[WORK TO BE COMPLETED] Without any of the pictures, print every record below exactly.
====== EXTRACTED DATA ======
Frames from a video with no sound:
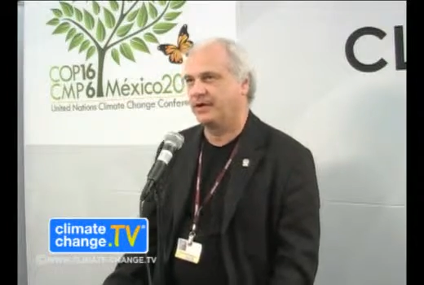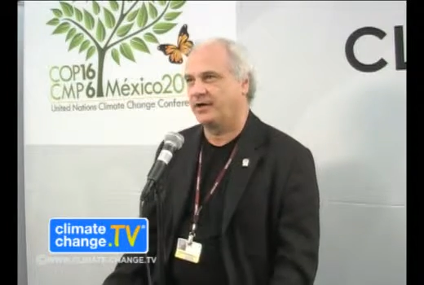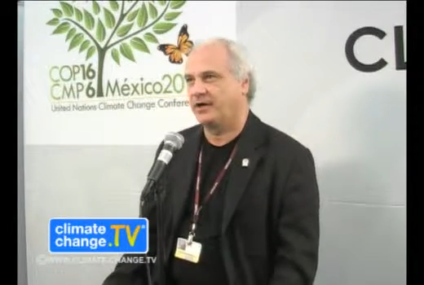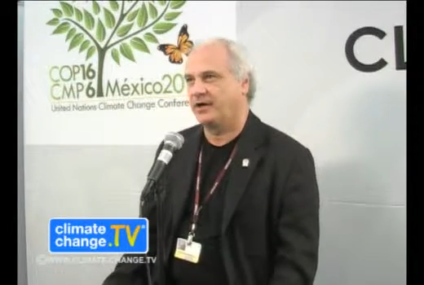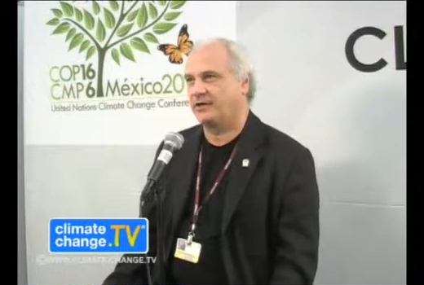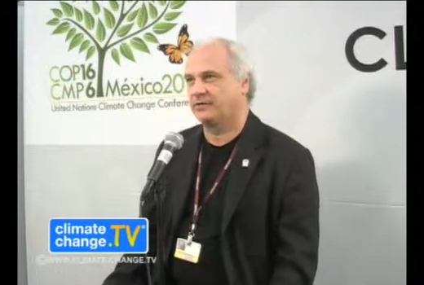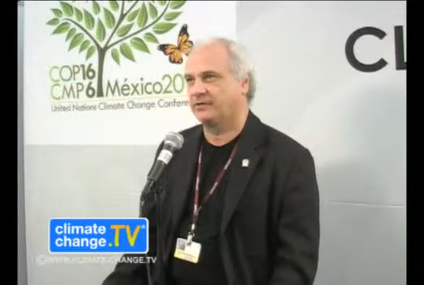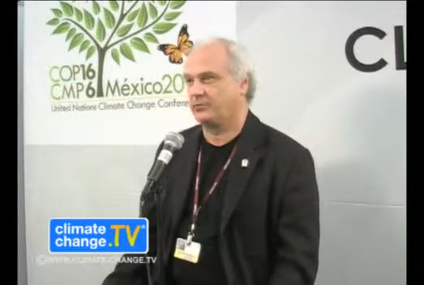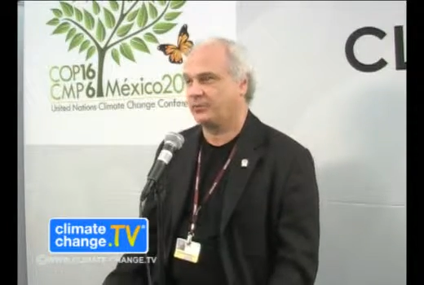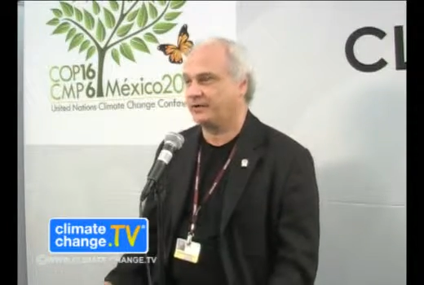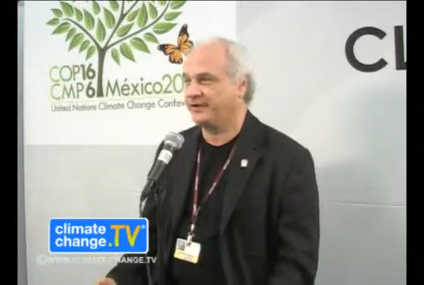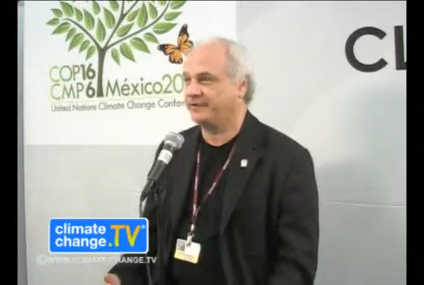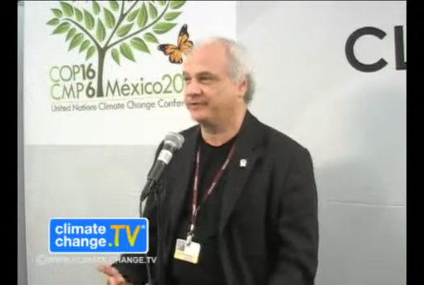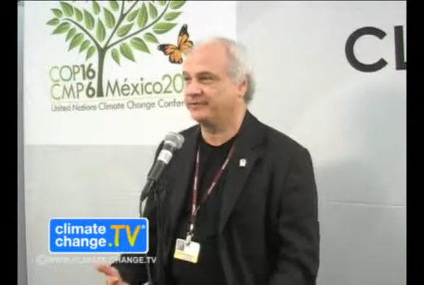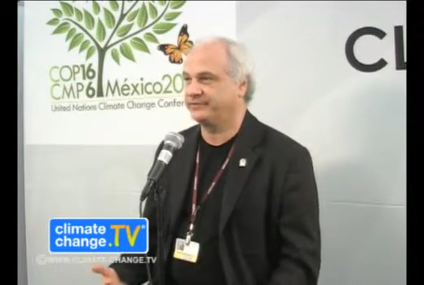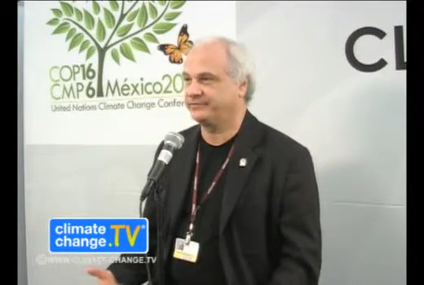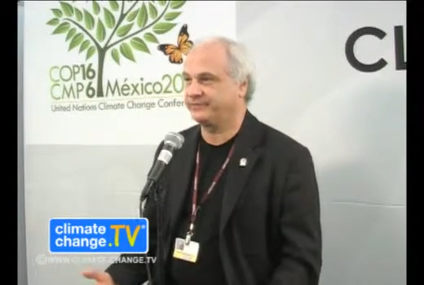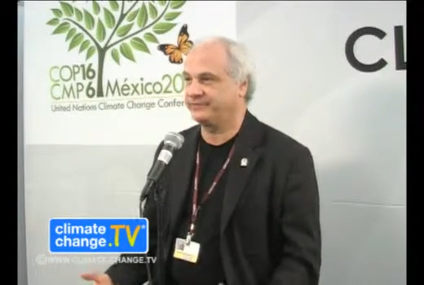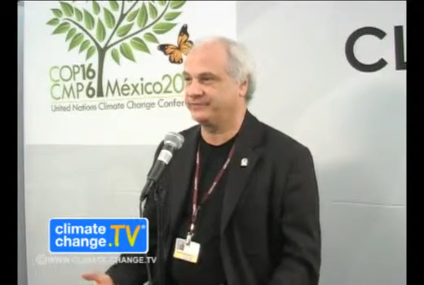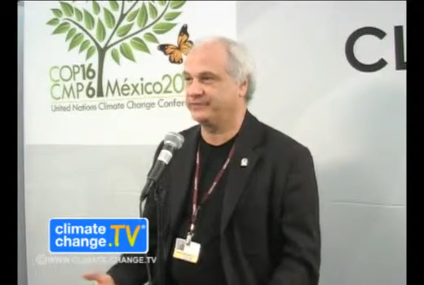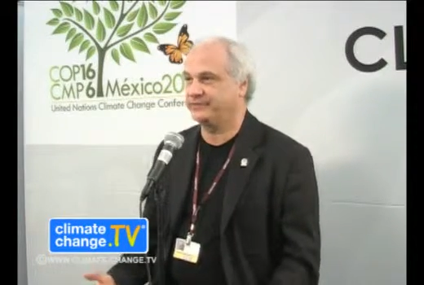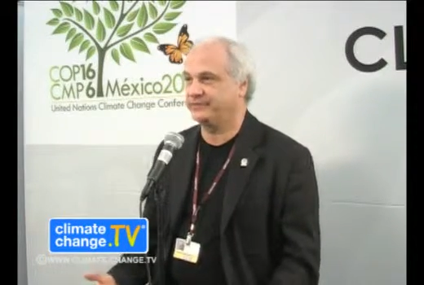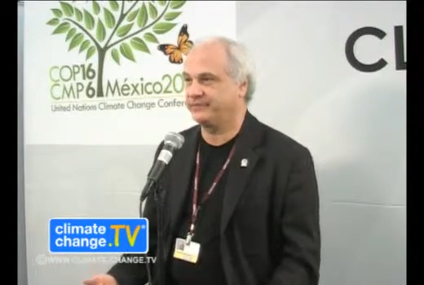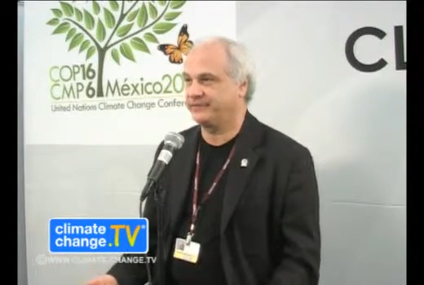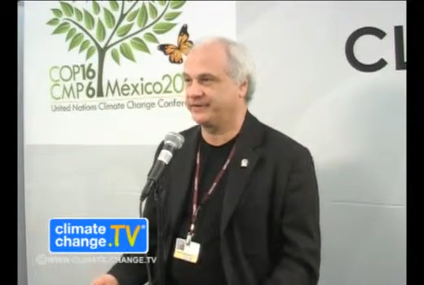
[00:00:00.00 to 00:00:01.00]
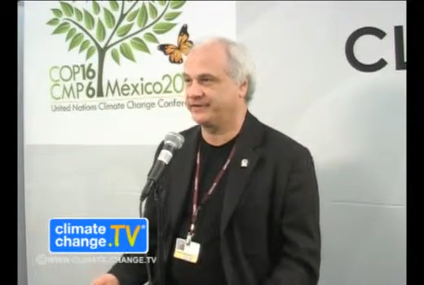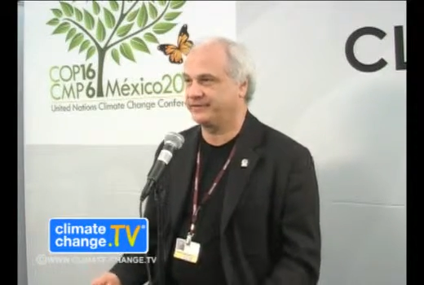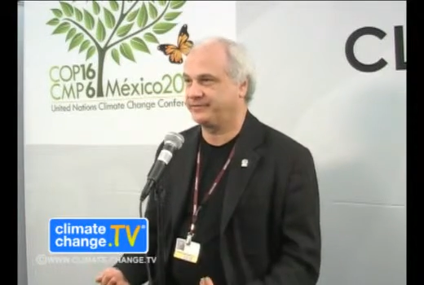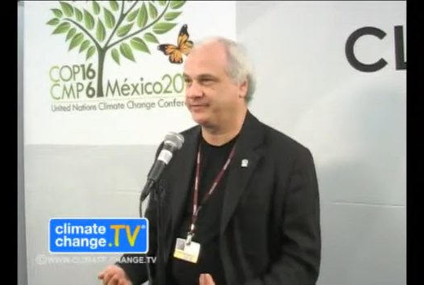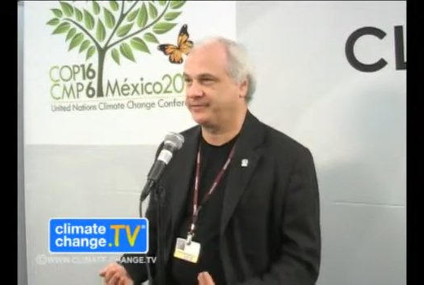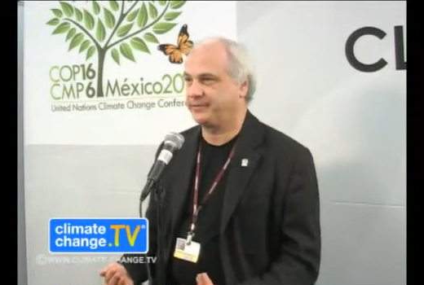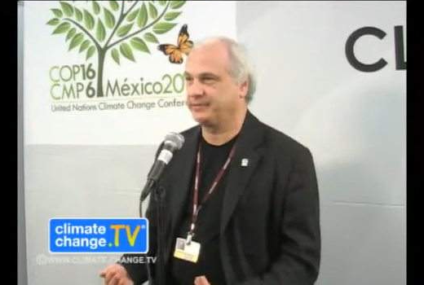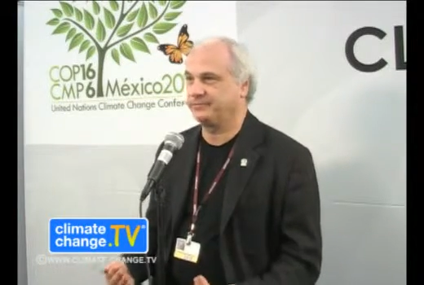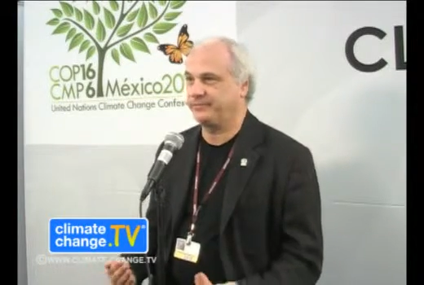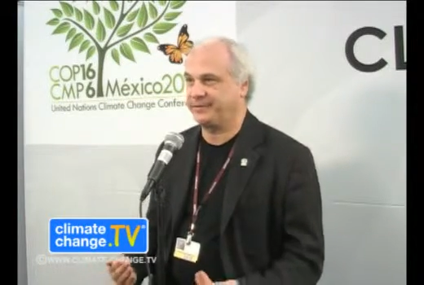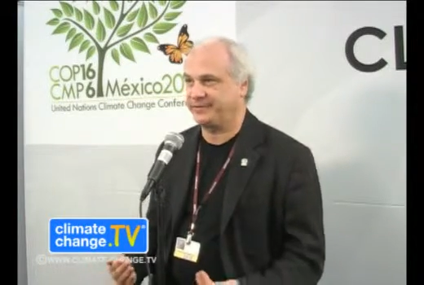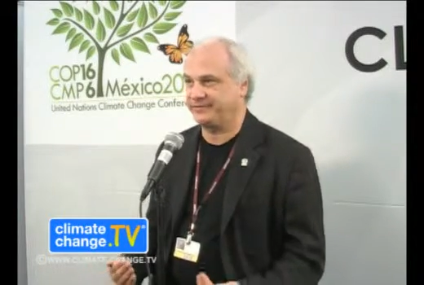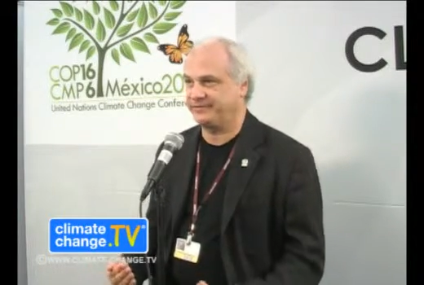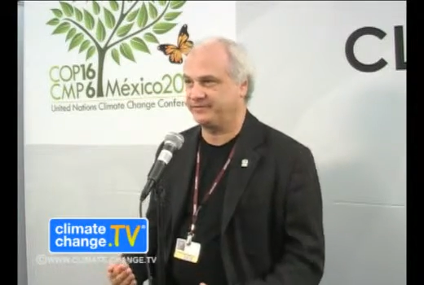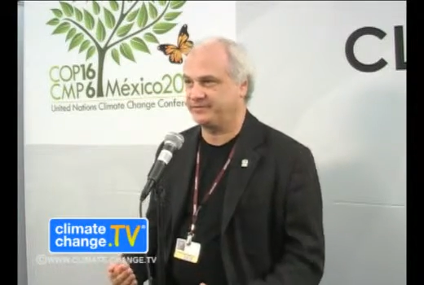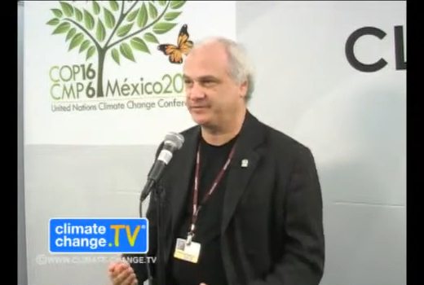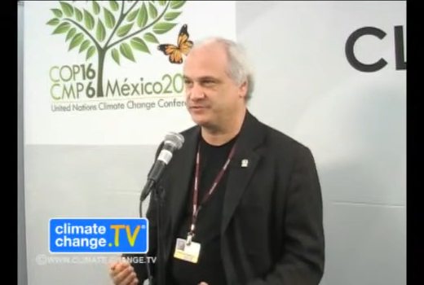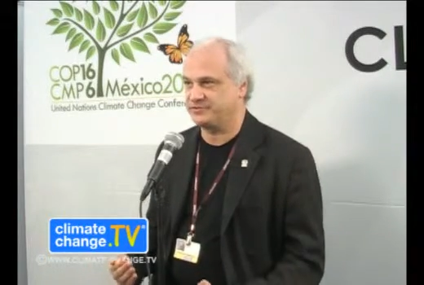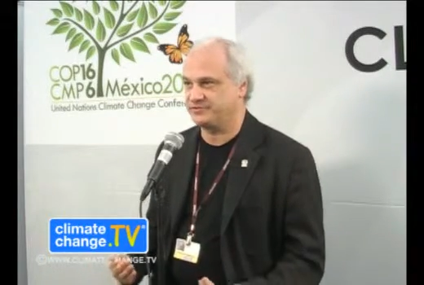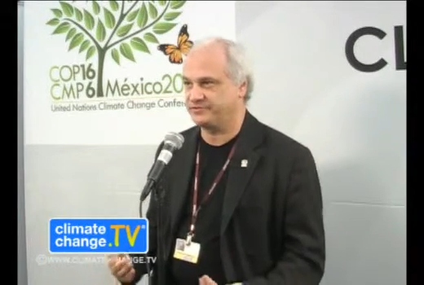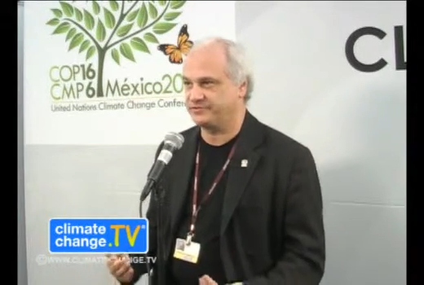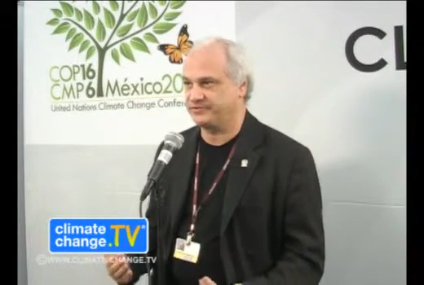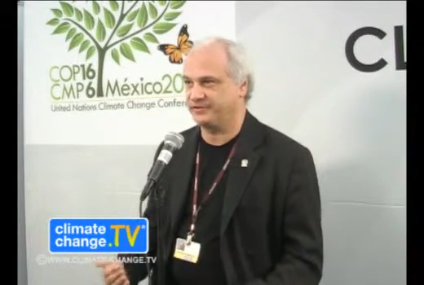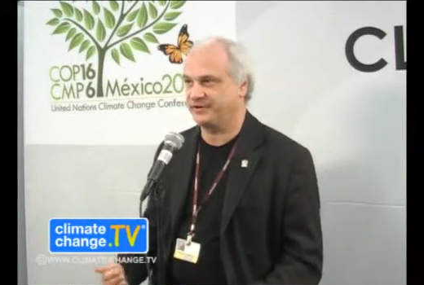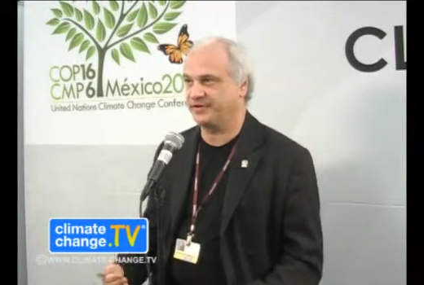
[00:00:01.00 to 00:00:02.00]
are quite concerned that their
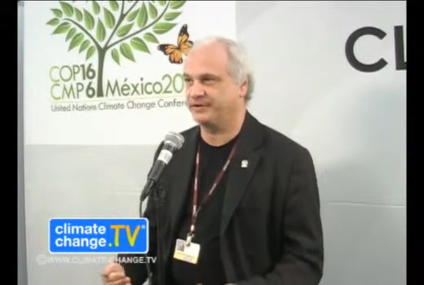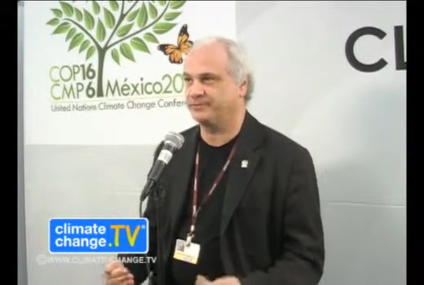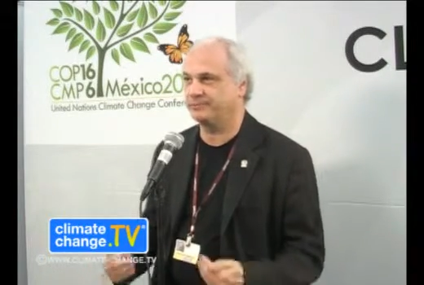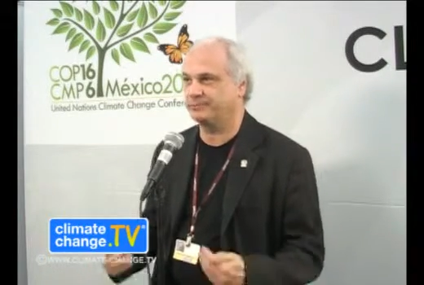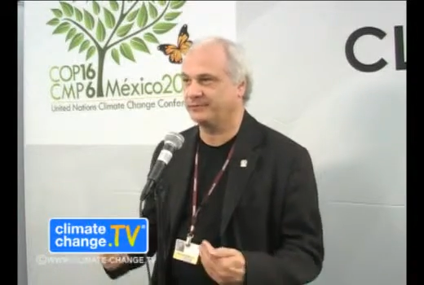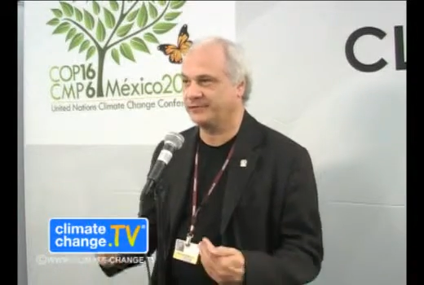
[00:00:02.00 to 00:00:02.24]
message is not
======
[WRITTEN RESPONSE]
Frames from a video with no sound:
[00:00:00.00 to 00:00:01.00]
[00:00:01.00 to 00:00:02.00]
are quite concerned that their
[00:00:02.00 to 00:00:02.24]
message is not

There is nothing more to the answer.